WHAT TO WORK ON:
Everything in the listing that follows should be reproduced exactly except the pictures.
─── RECORDS PROVIDED ───
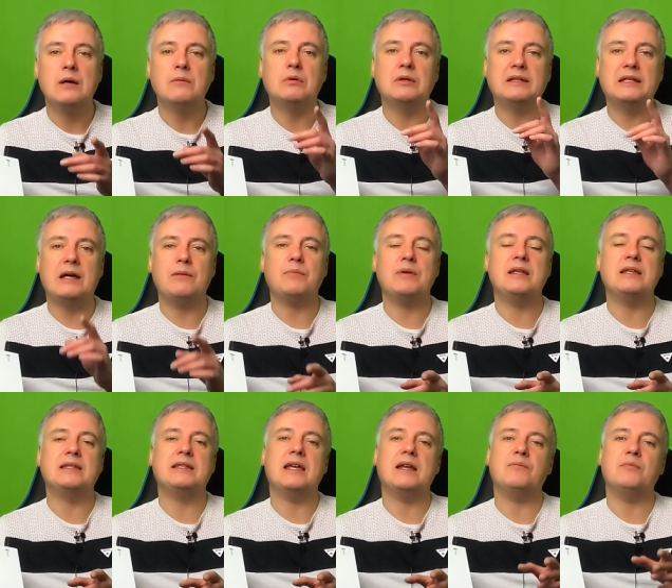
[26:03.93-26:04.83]
But that
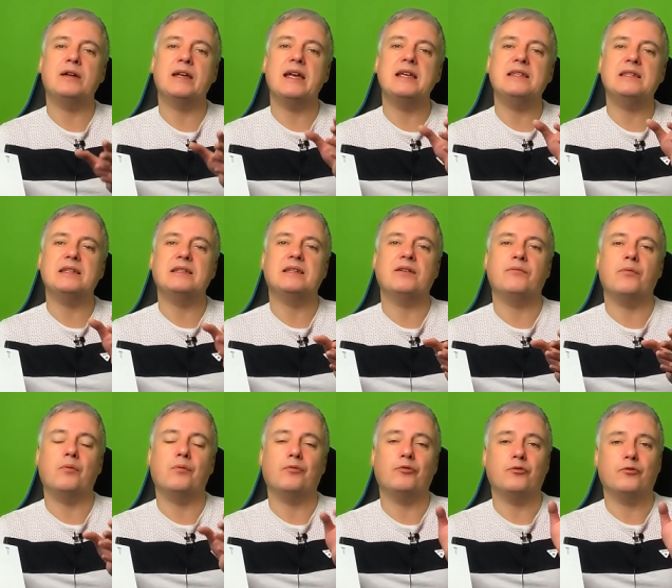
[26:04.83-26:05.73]
being said, my Acer seven
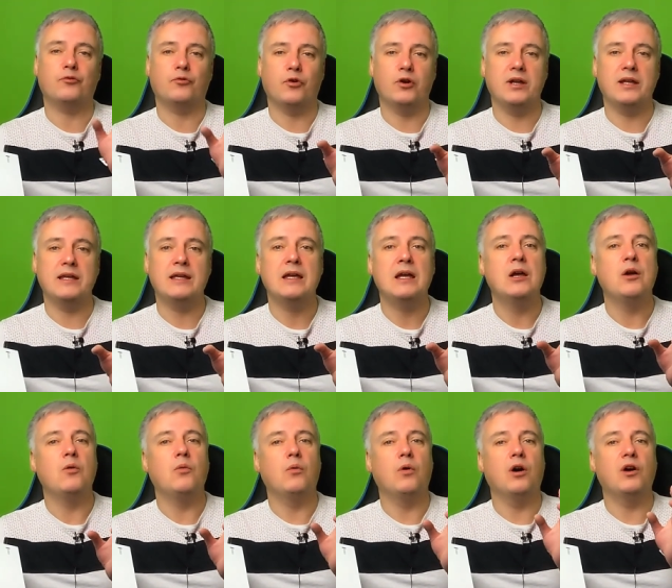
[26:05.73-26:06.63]
one three
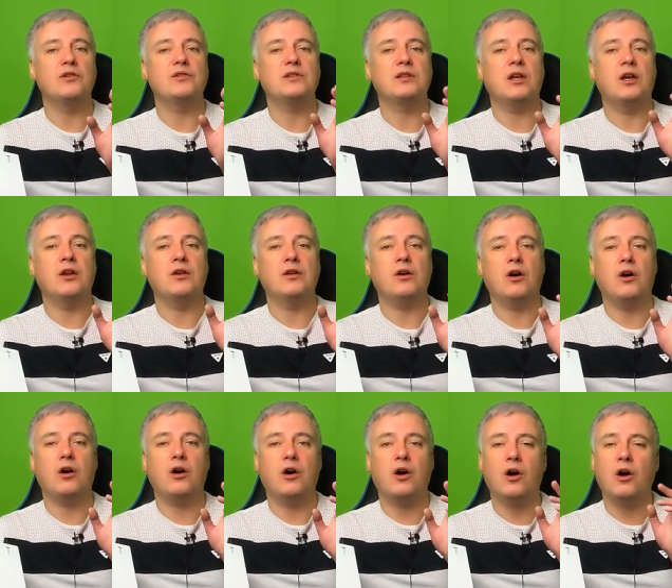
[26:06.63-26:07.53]
was an
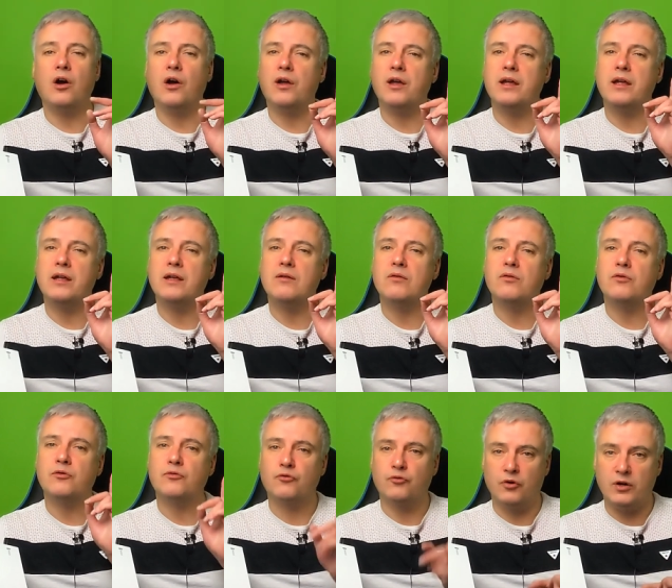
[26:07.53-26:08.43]
i
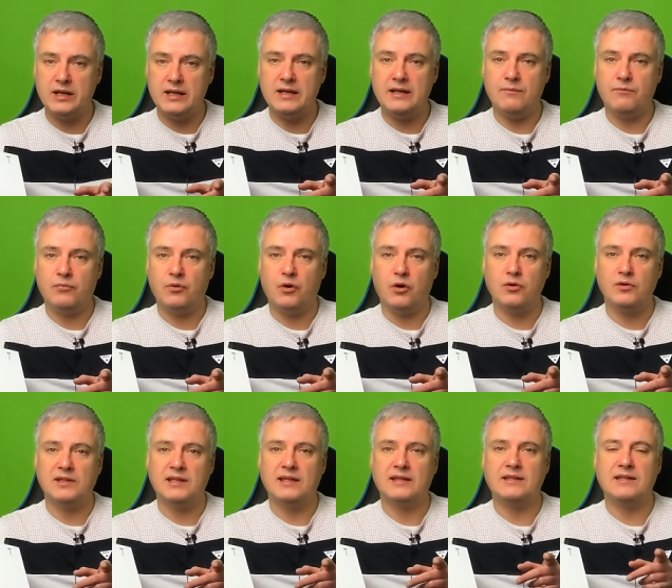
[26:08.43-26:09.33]
three
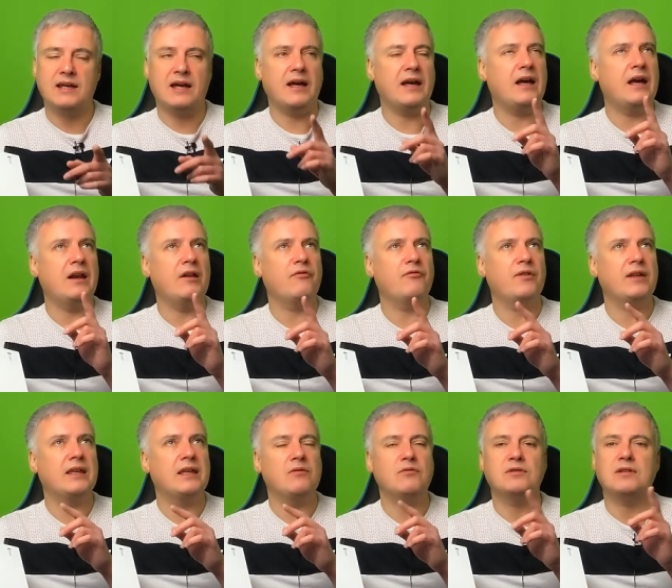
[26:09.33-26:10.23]
processor, and I
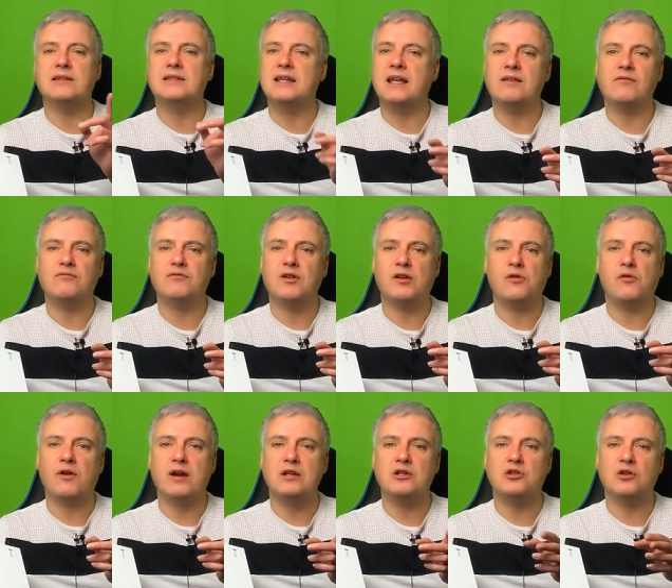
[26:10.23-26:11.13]
think it was the tenth
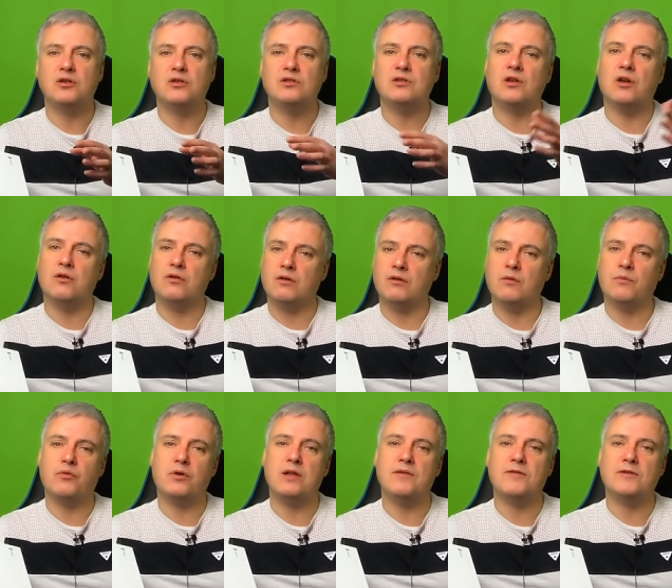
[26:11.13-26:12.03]
generation, so a
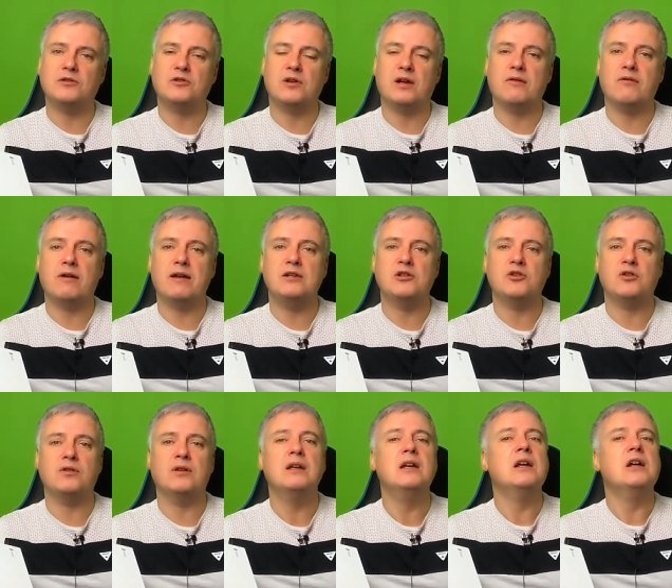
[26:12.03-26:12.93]
previous
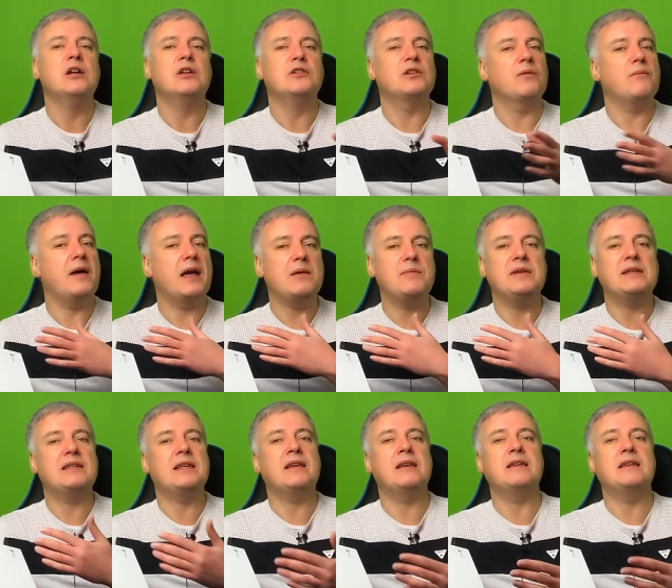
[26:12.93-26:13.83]
generation, so maybe
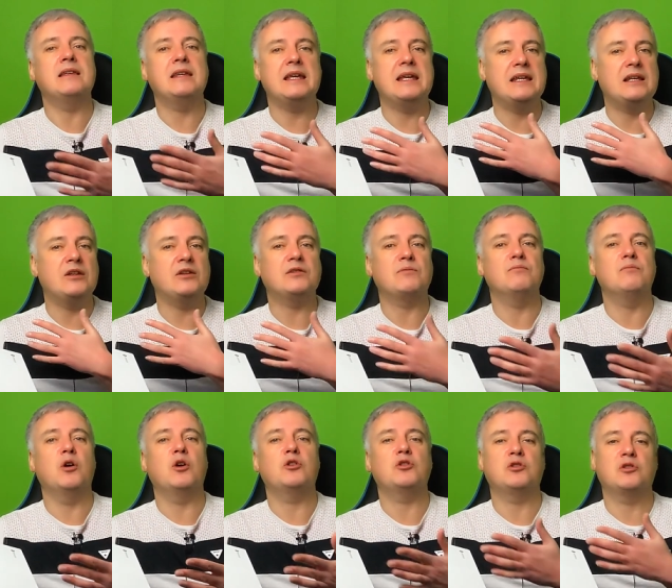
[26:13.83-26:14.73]
didn't need as
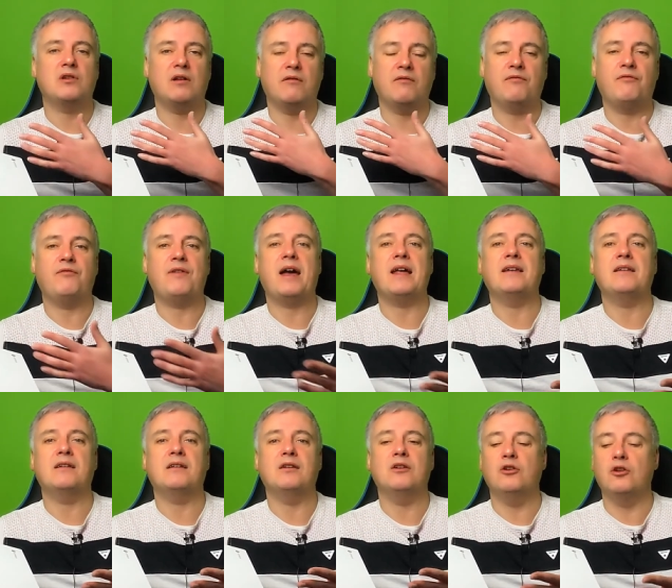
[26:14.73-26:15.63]
much a
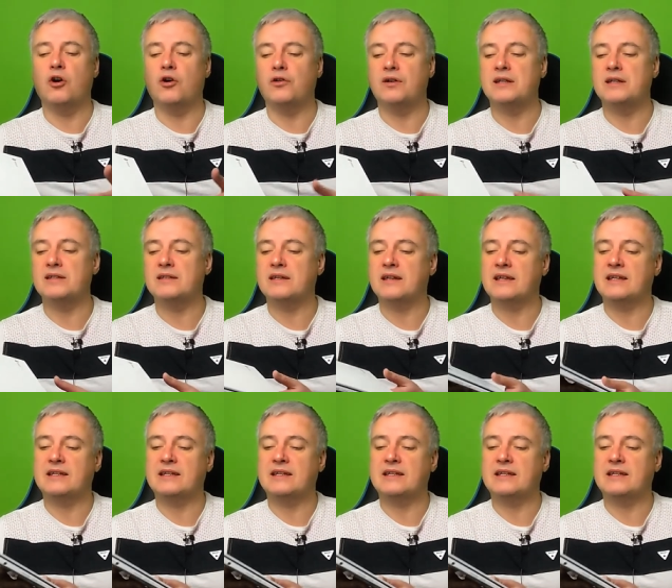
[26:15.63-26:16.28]
fan noise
───
SOLUTION:
[26:03.93-26:04.83]
But that
[26:04.83-26:05.73]
being said, my Acer seven
[26:05.73-26:06.63]
one three
[26:06.63-26:07.53]
was an
[26:07.53-26:08.43]
i
[26:08.43-26:09.33]
three
[26:09.33-26:10.23]
processor, and I
[26:10.23-26:11.13]
think it was the tenth
[26:11.13-26:12.03]
generation, so a
[26:12.03-26:12.93]
previous
[26:12.93-26:13.83]
generation, so maybe
[26:13.83-26:14.73]
didn't need as
[26:14.73-26:15.63]
much a
[26:15.63-26:16.28]
fan noise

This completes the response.